After diabetes – problems are caused by high insulin & high blood sugar.
Dr. Joseph Kraft conducted a study in which conducted the GTT (Glucose Tolerance Test) in diabetic and non-diabetic groups.
In the diabetic group, both blood glucose and blood insulin were high, predictably.
In the non-diabetic, the blood glucose was normal, predictably.
But the blood insulin was high, non-predictably.
This means that the non-diabetic group were on the way to becoming diabetic. Check your insulin! Just because your blood sugar is normal, doesn’t meant that everything is okay. Check insulin levels – of both you and your children. The high carbohydrate food (fruit juice, breakfast cereals, cakes, chocolates etc) that children eat pumps insulin into the body. You may not yet be diabetic, but you may be insulin-resistant. Suggested safe range for fasting insulin is between 2-6, while optimal level is 2-3.*
Leptin Resistance
Fat produces a hormone called ‘leptin’. Leptin is the ‘satiety’ hormone that tell us to ‘stop eating’. If you eat a diet that is high in sugar (particularly fructose), grains, and processed foods – the fat releases surges in leptin. Over time, if your body is exposed to too much leptin, it will become leptin-resistant, just as your body becomes resistant to insulin – by continuous overexposure to high levels of the hormone. When there is leptin-resistance, the body is hungry all the time and wants to eat more, even though there is already a lot of stored fat. Obese people are known to have higher leptin levels in the body.
Diabetes and Obesity are hormonal and bio-chemical problems. They occur because of an imbalance in hormones due to the food we eat. They are problems that occur ‘NOT because we eat more and exercise less’. It’s not a behavioural problem. We must not be critical and judgmental of people who are obese thinking that they have no willpower.
What will happen in future?
Let’s consider some demographics. We can divide the in two based on the ability to earn
Our productive population (who earn income)
1) 25 – 55 yrs
Our vulnerable population
2) Children and teenagers
3) Elders
Previously, only group 3 had health problems. Nowadays, group 1 also has lifestyle diseases. The averages age for heart-attacks has come down. People as young as 35 years are dying of heart attack.

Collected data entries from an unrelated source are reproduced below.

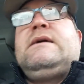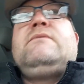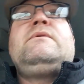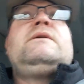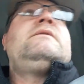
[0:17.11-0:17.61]
I
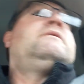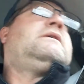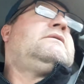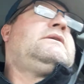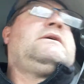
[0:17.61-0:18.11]
went
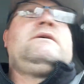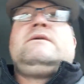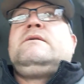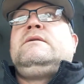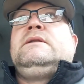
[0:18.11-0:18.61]
out
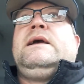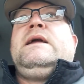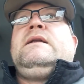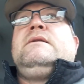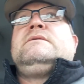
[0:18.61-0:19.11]
here
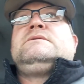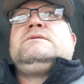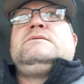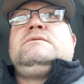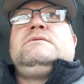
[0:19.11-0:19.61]
late
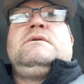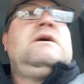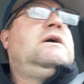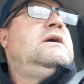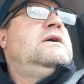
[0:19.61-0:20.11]
to
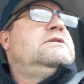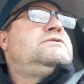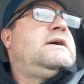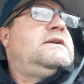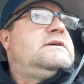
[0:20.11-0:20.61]

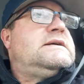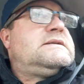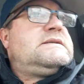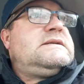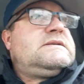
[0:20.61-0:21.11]
try to
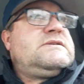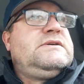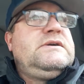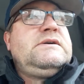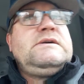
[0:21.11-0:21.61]
assist
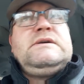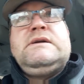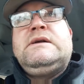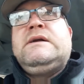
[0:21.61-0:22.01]
her,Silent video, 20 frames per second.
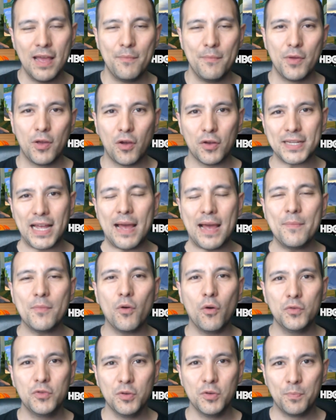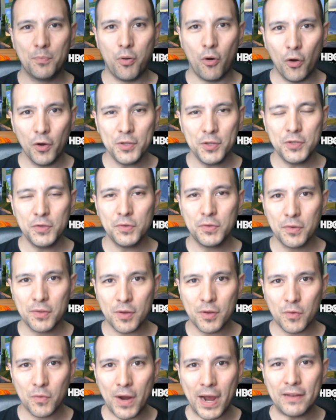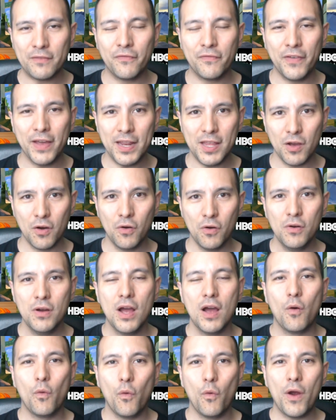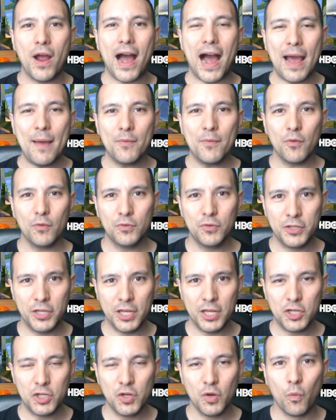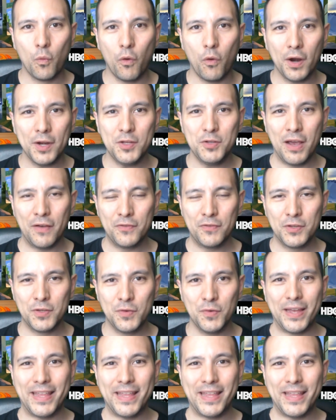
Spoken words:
because I'm going to point you to the right video where I'm going to teach you what you have to doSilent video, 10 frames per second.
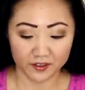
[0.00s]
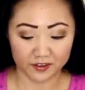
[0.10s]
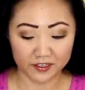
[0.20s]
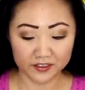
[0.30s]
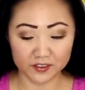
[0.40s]

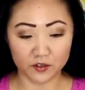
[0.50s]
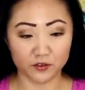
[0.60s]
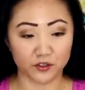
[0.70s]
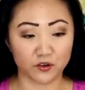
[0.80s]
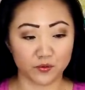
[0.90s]
These are
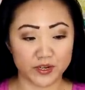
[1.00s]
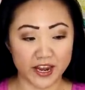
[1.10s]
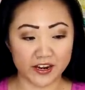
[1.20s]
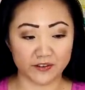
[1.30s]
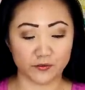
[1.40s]
the
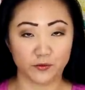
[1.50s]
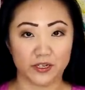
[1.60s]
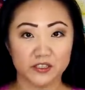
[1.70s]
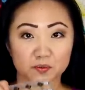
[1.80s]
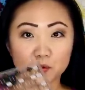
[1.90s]
Creative
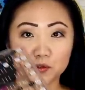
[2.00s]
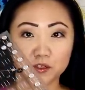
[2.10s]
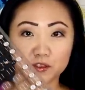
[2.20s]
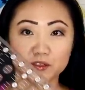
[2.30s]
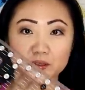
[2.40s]
Grids
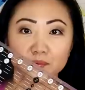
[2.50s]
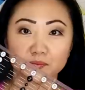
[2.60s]
rollers.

Sadly, Group 2 is also getting sicker. The prevalence of obesity in children is on an alarming rise.
The incidence of health problems like high insulin, cholesterol (high triglycerides & low HDL), hypothyroidism, PCOS (polycystic ovarian syndrome), menstrual problems are increasing in groups 1 and 2.
Unless we change the current health scenario, our younger population will soon die. Corrective action does not mean ‘prescribing medicines’. It means ‘changing our way of eating’.